Developer: Last Day of Work
Release Date: April 22, 2009
The creators of "Plant Tycoon" and "Virtual Villagers" have been working on a new project. "Virtual Families" takes the concept of "The Sims" (we all love managing families, right?) and puts that together with the real-time game engine of "Virtual Villagers." Last Day of Work sent over a beta build of "Virtual Families" for me to check out. Beta builds are work copies of games that haven't been finalized yet. Features discussed here may or may not be in the final copy.
First task is to adopt a person. You hit the random button until you are happy with the character's attributes. Next is to move into the house and get yourself familiar with house. Hoot, my first character, was given a couple of tasks from the tutorial. We had to pick up the wrappers on the floor and learn how to check email. Through emails we learn about bills, get spam, and get marriage proposals. No sticky dating scene here.

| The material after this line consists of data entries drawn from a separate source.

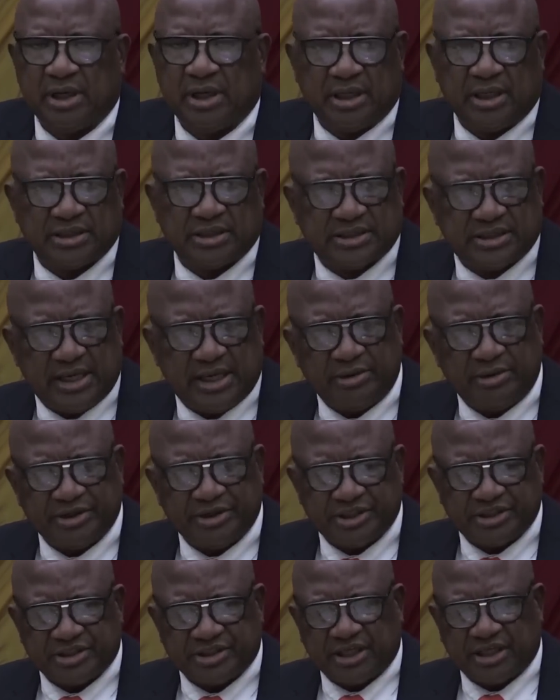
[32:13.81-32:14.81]
a cell
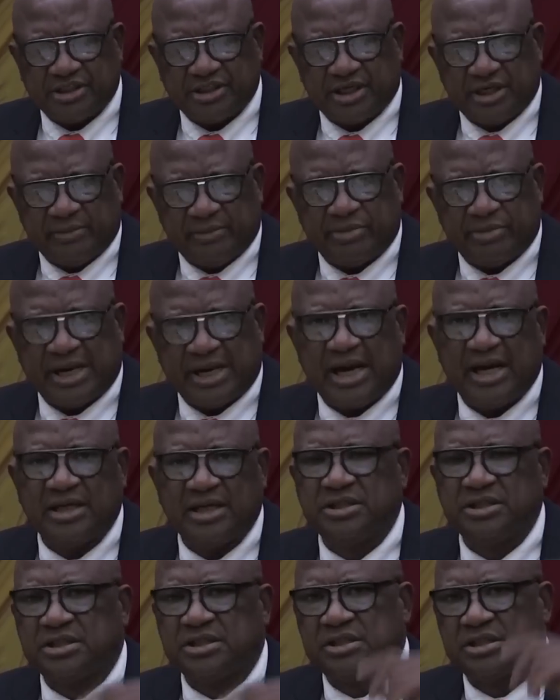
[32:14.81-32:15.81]
restructuring
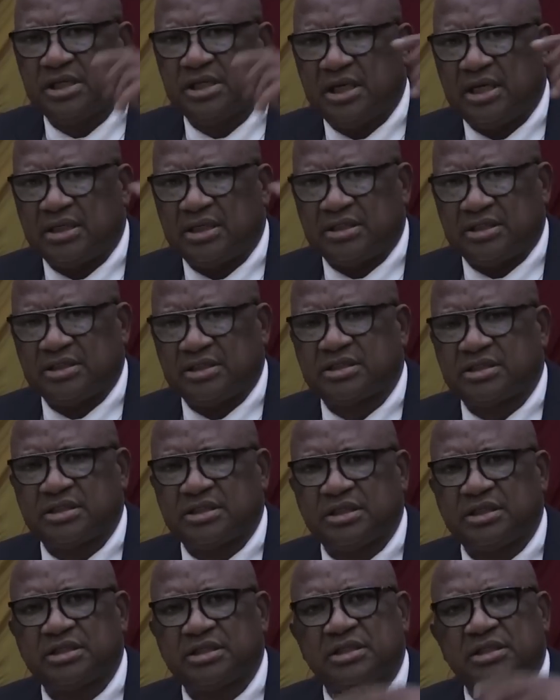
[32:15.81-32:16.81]
branch,
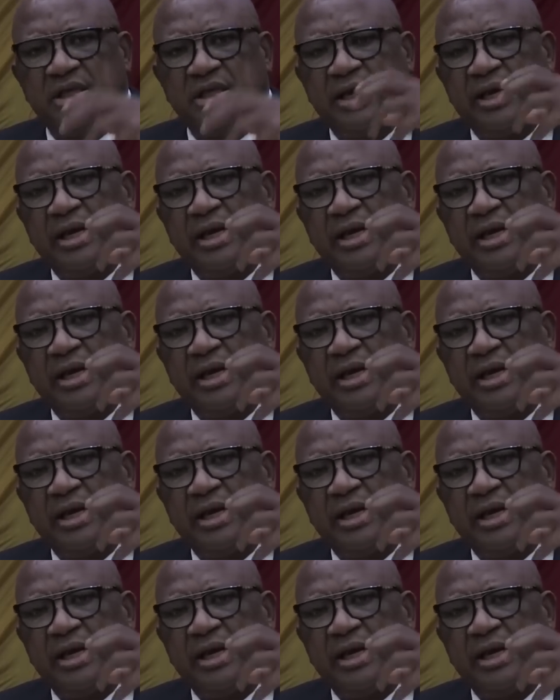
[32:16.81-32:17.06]
district,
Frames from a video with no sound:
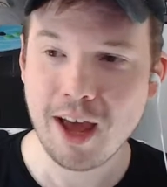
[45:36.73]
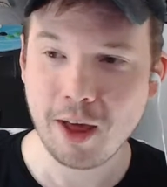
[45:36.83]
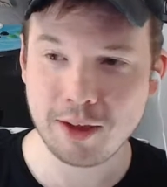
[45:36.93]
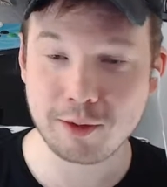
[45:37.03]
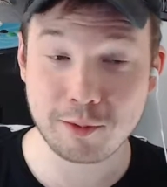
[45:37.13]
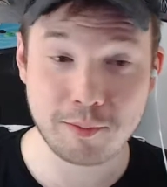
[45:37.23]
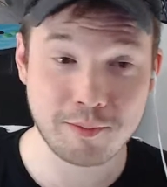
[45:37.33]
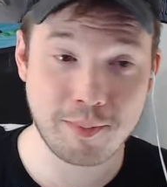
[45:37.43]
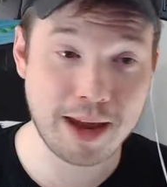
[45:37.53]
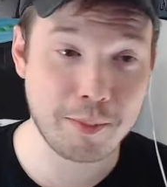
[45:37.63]
This is
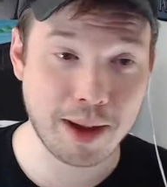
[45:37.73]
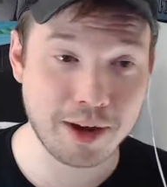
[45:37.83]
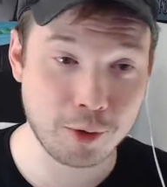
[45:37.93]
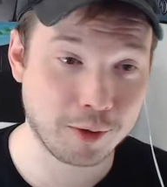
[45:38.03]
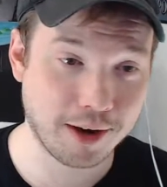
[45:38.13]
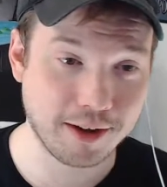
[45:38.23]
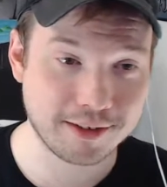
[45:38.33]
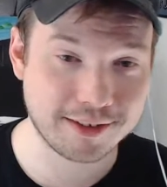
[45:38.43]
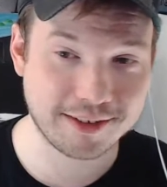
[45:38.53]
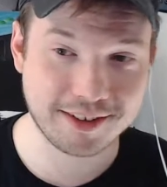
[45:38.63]
made by
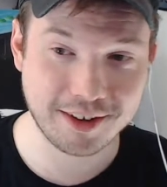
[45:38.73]
Newgrounds, so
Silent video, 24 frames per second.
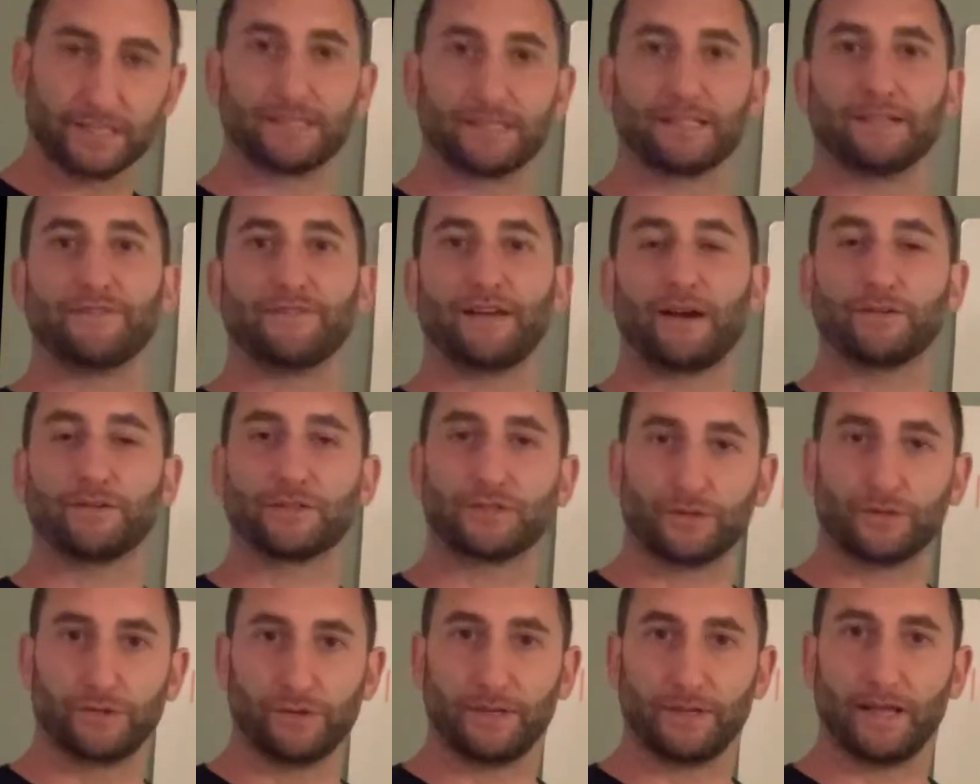And if that was
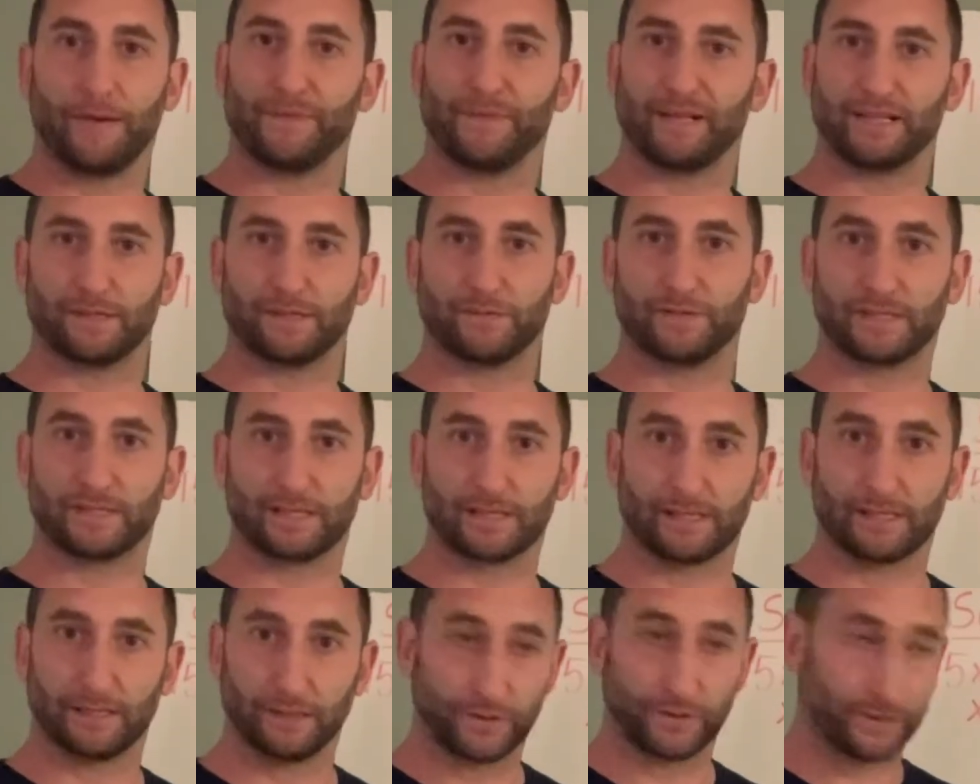true, that means it was the
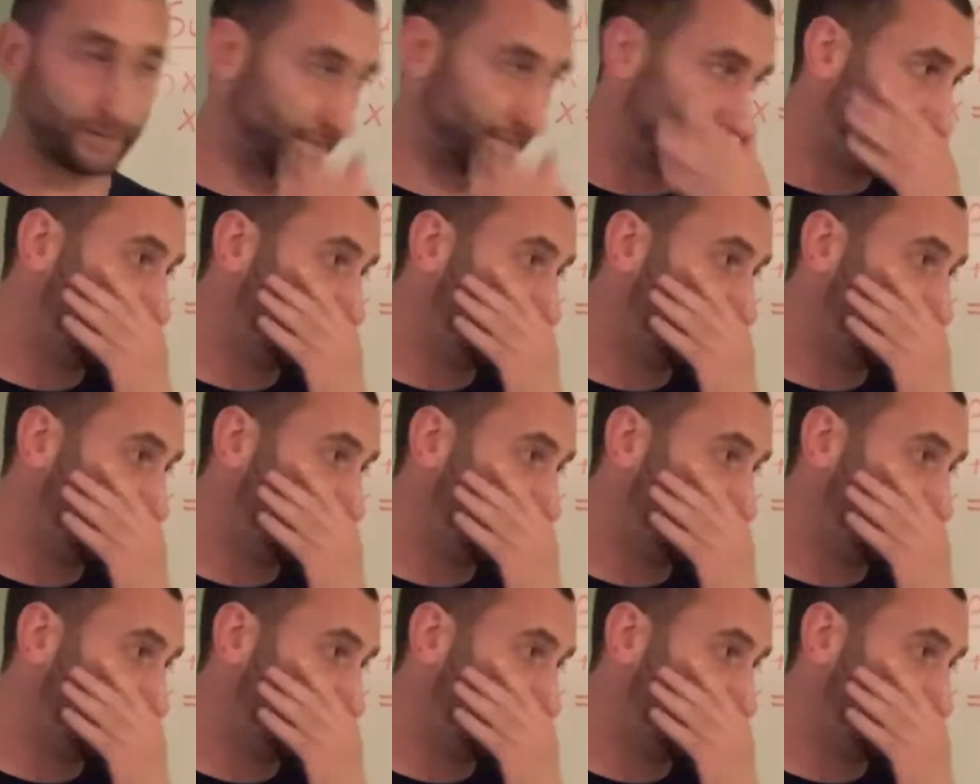solution.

It took some time, but Hoot did eventually find someone who wanted children as much as he did. Hoot's new wife showed up on the doorstep after he accepted her proposal. They were elated. Jumped around in happiness.
I couldn't wait. I had them work on making a baby right away. Selected Adware (his wife) and dropped her on top of Hoot. A few tries later they were on their way to the bedroom. The mating ritual is sweet, but odd. A baby is born right away. The mother carries around the baby, until it's a child.
Hoot and Adware are now focusing on their careers (they work at home on the computer) and finding magically appearing collectibles. Bugs and coins mostly. Maybe in a few days they will have another child. Right now though, they are focused on earning money so they can organic food.
I'll explain a bit about the real-time engine. The game's time cannot be changed. You cannot collect all the coins in one day or earn all the trophies. While you are away from "Virtual Families" the game still continues to progress. Children age, food runs out, and emails arrive. It's a game to play in small, regular increments.
"Virtual Families" will be available online on April 22, 2009.